DATA FOR THIS EXERCISE:
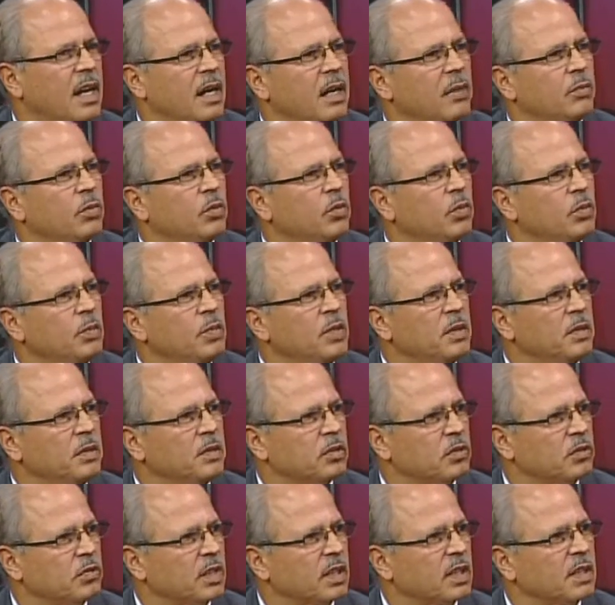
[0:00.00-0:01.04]
will be
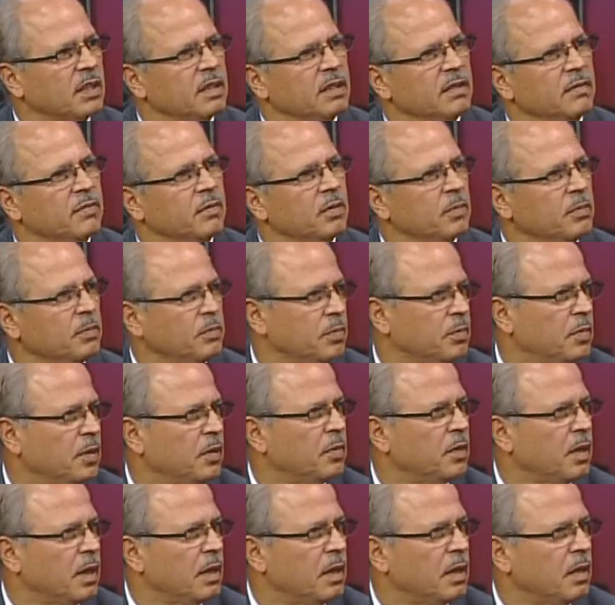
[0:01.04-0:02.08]
stricken from
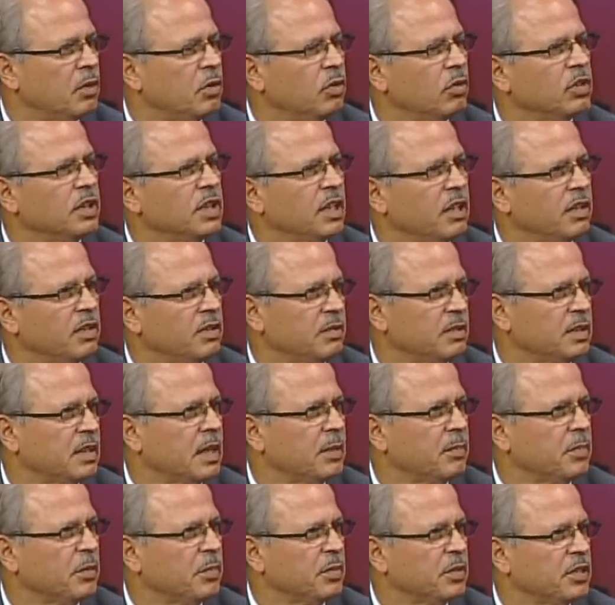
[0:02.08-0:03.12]
holding other
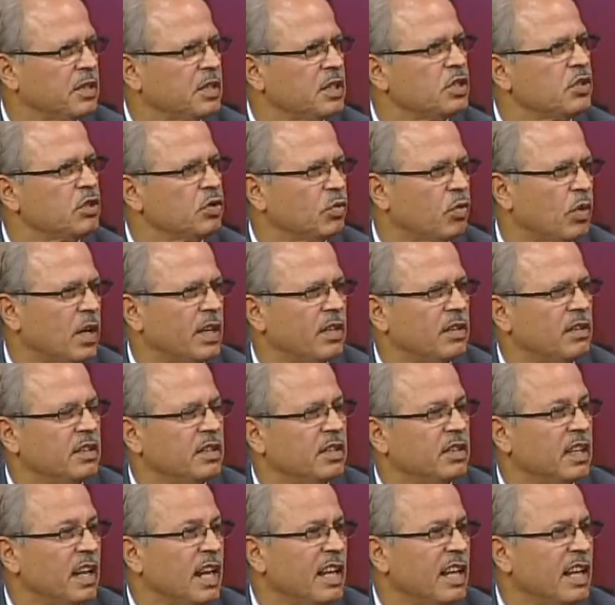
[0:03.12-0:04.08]
type of positions while they're in the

INSTRUCTIONS FOR THE TASK:
Transcribe the listing exactly; omit all images.

RESULT:
[0:00.00-0:01.04]
will be
[0:01.04-0:02.08]
stricken from
[0:02.08-0:03.12]
holding other
[0:03.12-0:04.08]
type of positions while they're in the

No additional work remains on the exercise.